• **Task statement**: Go to the line below that has "[5:44.79-5:45.79]", print it and each line after it exactly, and stop after the line that has "Transcript, with fillers: And"; leave out pictures.

(Saved data entries)
╭──
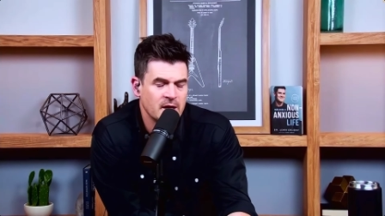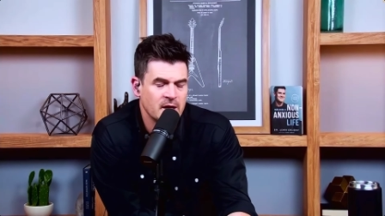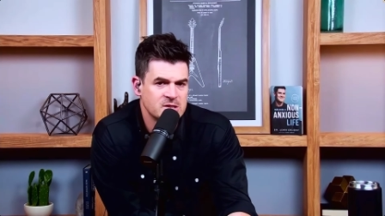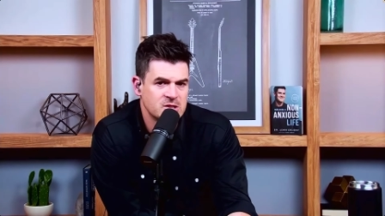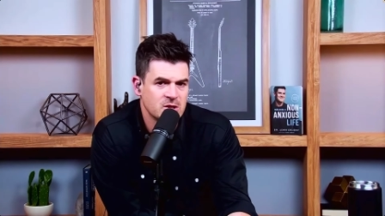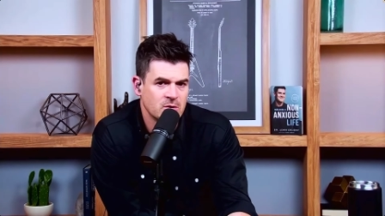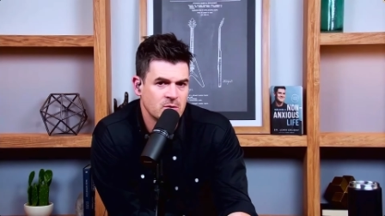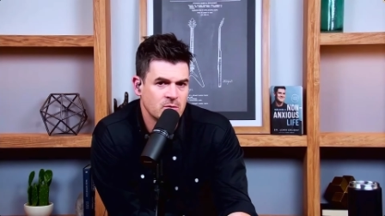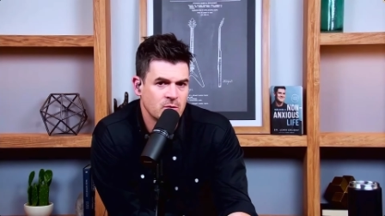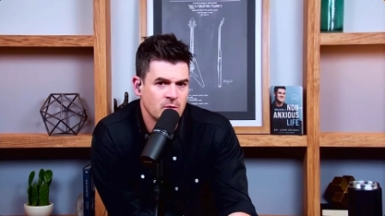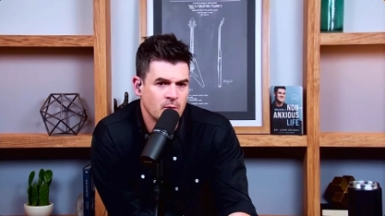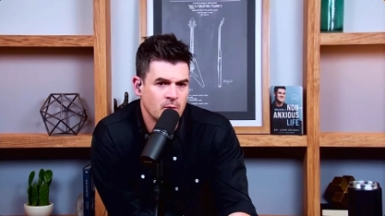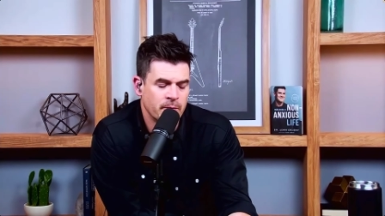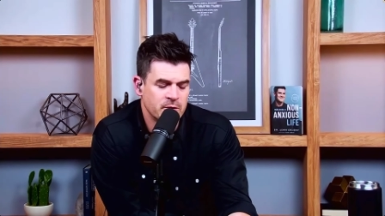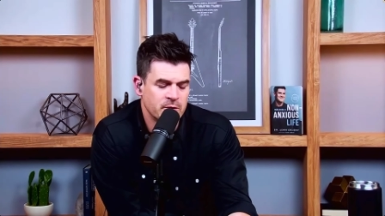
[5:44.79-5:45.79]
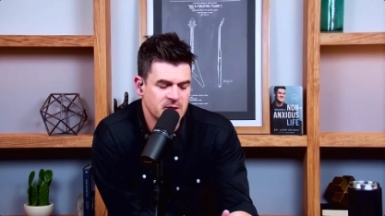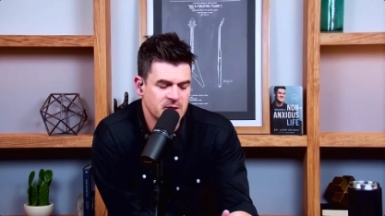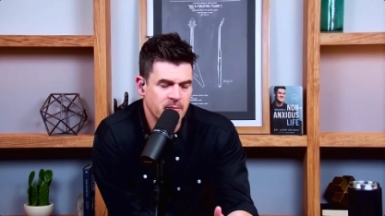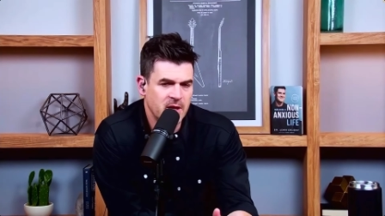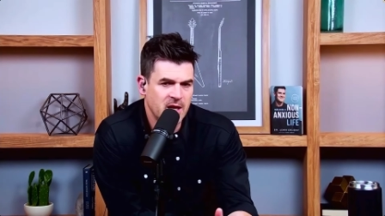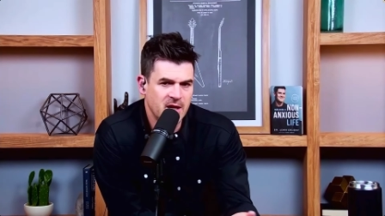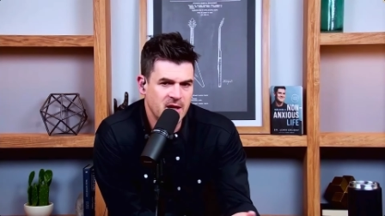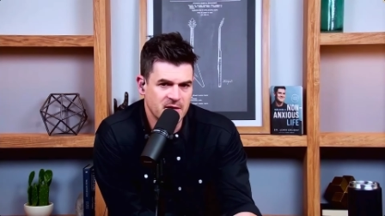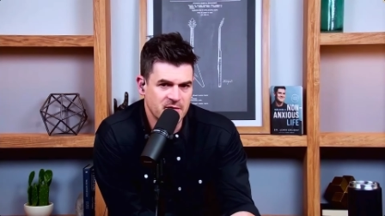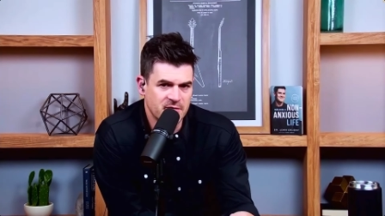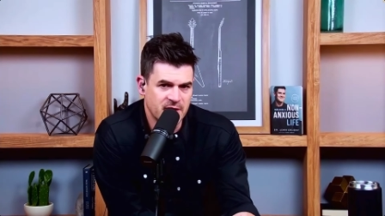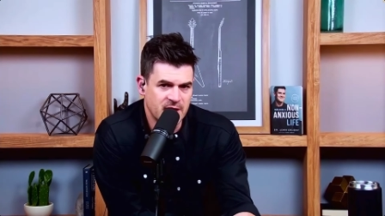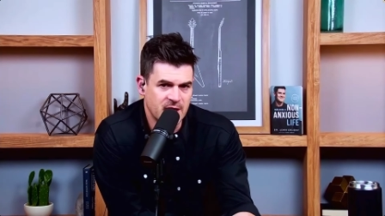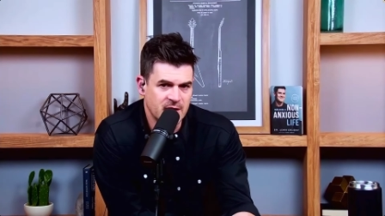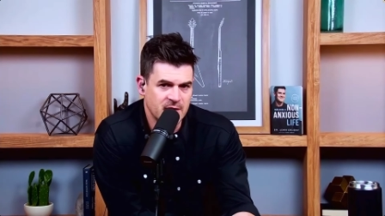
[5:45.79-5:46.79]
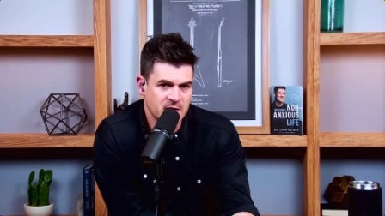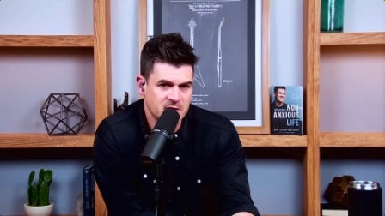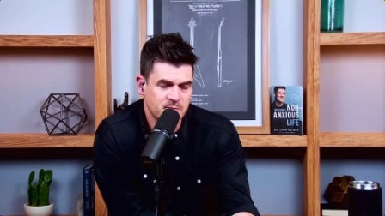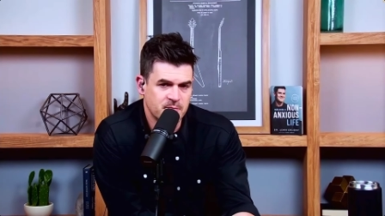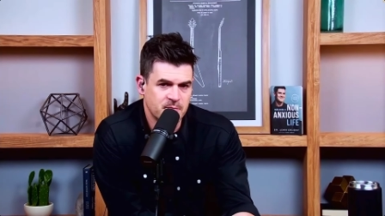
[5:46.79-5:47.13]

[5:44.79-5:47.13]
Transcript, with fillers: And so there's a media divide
╰──
╭──
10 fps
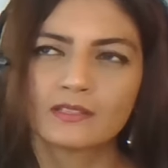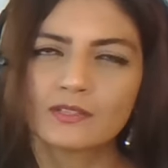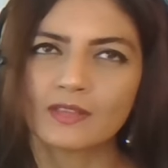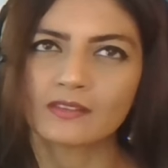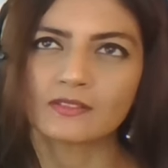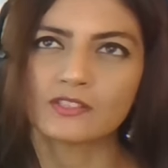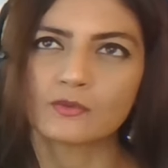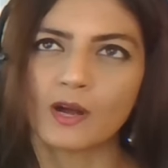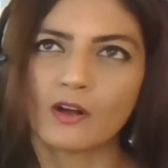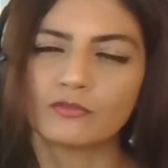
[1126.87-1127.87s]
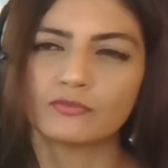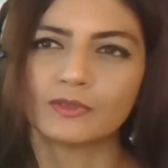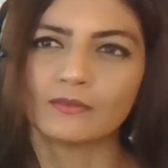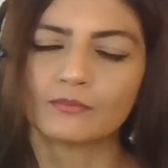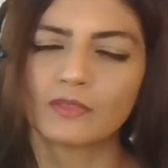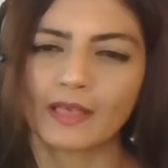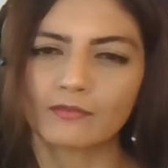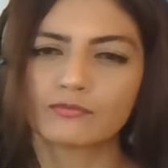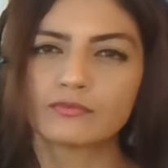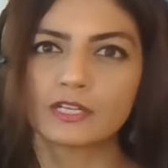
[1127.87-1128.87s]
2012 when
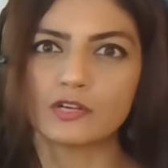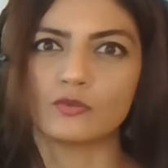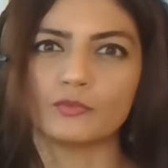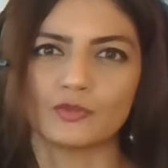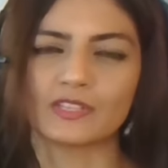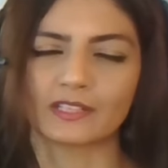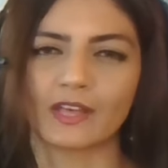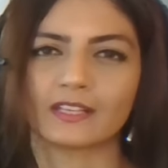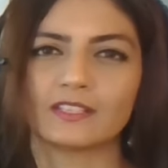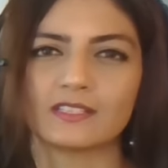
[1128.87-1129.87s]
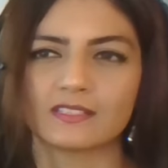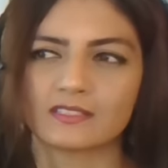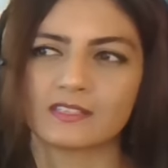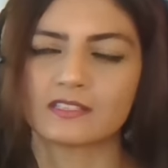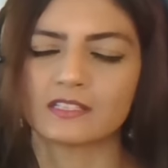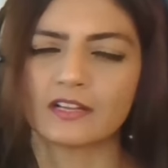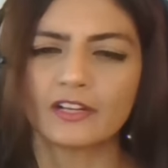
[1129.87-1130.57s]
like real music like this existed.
╰──
• **Answer to this exercise**:
[5:44.79-5:45.79]
[5:45.79-5:46.79]
[5:46.79-5:47.13]

[5:44.79-5:47.13]
Transcript, with fillers: And so there's a media divide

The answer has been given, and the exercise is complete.